The Laughing Toastmaster: To Host, Or Not To Host?

That is the question…

…you might be asking thinking about organizing an Open House for your club.

And if you answer ‘YES’ (like I did!), be warned thou might end up like Prince Hamlet, contemplating your demise and doom.

Whether ’tis Nobler in the mind to suffer (you’ll end up seeking professional help),

The Slings and Arrows of Outrageous Fortune (no fortunes to be made, in fact, you’ll lose money on the nibbles everyone will ignore, as they head straight for the booze),

Or to take Arms against a Sea of Troubles (more like a tsunami),

And by opposing, end them (the only thing to end is the thought that it would be easy).

Sonia Aste to host an open house meeting

Magnificent

When I became the President of my club, I decided to host an Open House so elaborate, so magnificent that it would rival the Royal Shakespeare Company’s production of the Danish play!

Unfortunately, it turned out more like a low budget version of ‘A Midsummer Night’s Dream’, filled with chaos, comedy and confusion. And before you quote, The lady doth protest too much methinks… let me tell you why, compared to hosting an Open House, Hamlet has it easy.

First of all, he’s from Denmark, a country that for the past ten years has scored among the top three nations in The World Happiness Report. No offence, but if you’re a Dane and insist on moaning, you deserve to be miserable. Yes, it’s bad news – Hamlet’s uncle kills his Dad and marries Mum. But at least he doesn’t have the keynote speaker fooling around with the helium balloons and then saying he has no idea why his voice sounds funny…! In Hamlet’s words Doubt truth to be a liar.

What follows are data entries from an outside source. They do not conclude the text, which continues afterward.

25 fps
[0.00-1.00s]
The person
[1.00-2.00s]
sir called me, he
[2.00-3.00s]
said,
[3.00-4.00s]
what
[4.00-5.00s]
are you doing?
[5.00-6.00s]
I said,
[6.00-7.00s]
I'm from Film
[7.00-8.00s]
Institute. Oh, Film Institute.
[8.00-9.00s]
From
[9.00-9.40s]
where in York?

Plus, his Dad mentors him! OK, Dad’s a ghost, which is scary, but not as frightening as the District Director showing up saying, ‘Oh just ignore me… imagine I’m just a guest. GULP.

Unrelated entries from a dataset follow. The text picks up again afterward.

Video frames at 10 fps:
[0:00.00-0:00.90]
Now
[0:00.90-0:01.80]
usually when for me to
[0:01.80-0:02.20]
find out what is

Then, it’s true: Toastmasters provides loads of help! But on the night, there’s no time for coaching. In fact, you’re the coach. I felt like José Mourinho, loved one minute, hated the next, and no one could pronounce my name correctly. And just like in a football match, if the Open House goes well, you shout ‘What a fantastic night, the speakers were wonderful!’, and if it turns out badly – ‘The club could use some help’ (Toastmasters speak for ‘Who picked her as President?’).

Lastly, the Danish prince moans endlessly, but doesn’t do much, does he? As a host you have loads of work, never mind organizing the night! When sorrows come, they come not single spies. But in battalions! But will these help?

  • a nurse (helping keynote with the helium balloon situation),
  • a shrink (helping the speakers get over themselves),
  • a motivator (helping me get over myself),
  • a detective (helping guests find glasses, car keys and husbands),
  • and finally, a politician (to respond to ‘We’ve heard Trojans is a better club, what do you think?’).

To Host or not to Host?

So, if it’s that difficult why do it? Well, it’s for those magic moments, like when a famous soul singer came on stage impromptu and a Toastmaster (me), ruined it by joining in with a tambourine.

It’s also about worldwide recognition, ‘Is this the Toastmaster thingy? Does it include free drinks?

Still, my advice is to go for it! Give it all you’ve got because despite everything that went a little wrong, thanks to the great Open House team and our club mentor we signed up five new members on the night! And six more later that month.

Though this be madness, yet there is method in it

Every club is unique and wonderful and an Open House is a great way to SHOW-OFF!

Sorry, I meant, ‘Show members of the public what Toastmasters is all about’.

So be brave! Be bold! Be brilliant! Above all, be yourself, because as Shakespeare writes, To thine own self be true – which is the best advice of all.